Report how many lines below include the string "video". Please keep the reply to that number.

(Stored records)
━━━

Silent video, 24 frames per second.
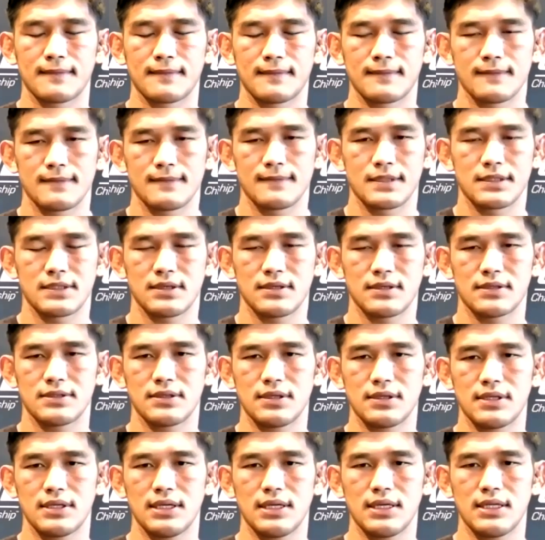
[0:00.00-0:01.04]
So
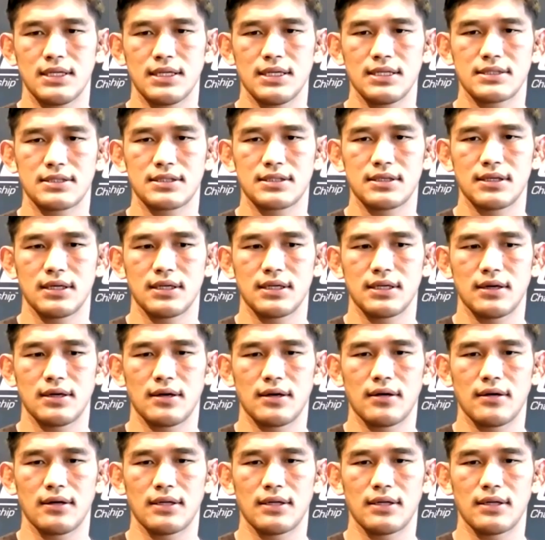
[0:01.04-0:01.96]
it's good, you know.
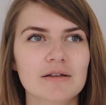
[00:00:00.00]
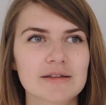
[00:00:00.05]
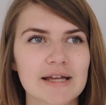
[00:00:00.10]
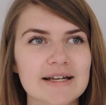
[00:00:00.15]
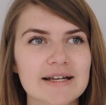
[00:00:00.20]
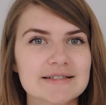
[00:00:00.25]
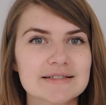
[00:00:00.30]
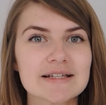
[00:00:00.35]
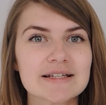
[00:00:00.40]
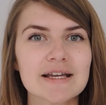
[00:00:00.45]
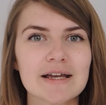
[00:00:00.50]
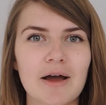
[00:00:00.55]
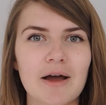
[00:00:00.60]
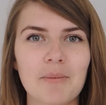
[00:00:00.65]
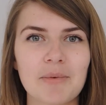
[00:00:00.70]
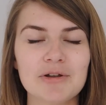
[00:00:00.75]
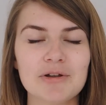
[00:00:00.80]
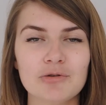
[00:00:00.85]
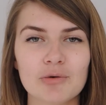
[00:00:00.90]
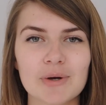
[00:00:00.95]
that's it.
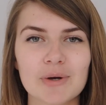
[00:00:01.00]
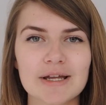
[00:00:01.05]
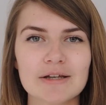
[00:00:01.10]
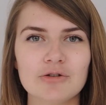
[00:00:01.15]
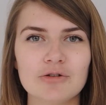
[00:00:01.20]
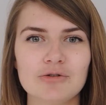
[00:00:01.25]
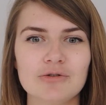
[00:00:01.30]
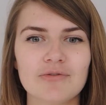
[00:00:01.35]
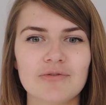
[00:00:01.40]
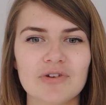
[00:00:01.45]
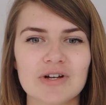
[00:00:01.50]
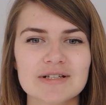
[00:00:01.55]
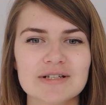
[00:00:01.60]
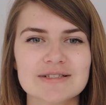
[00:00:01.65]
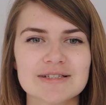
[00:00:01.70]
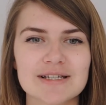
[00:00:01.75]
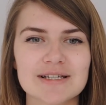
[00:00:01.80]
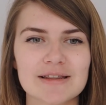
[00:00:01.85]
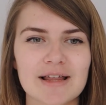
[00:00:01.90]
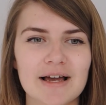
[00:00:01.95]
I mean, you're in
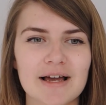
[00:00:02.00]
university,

━━━

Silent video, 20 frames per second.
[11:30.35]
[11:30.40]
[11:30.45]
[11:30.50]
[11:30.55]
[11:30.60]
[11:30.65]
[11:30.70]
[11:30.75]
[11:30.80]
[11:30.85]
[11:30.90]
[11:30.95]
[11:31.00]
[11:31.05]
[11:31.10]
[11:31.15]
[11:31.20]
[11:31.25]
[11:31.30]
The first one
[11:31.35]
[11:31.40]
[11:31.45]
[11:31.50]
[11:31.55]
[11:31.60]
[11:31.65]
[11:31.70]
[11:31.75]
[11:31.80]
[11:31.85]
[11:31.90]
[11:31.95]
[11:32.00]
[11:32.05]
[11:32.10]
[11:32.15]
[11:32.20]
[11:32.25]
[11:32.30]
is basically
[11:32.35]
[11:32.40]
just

━━━

**WRITTEN ANSWER:**
2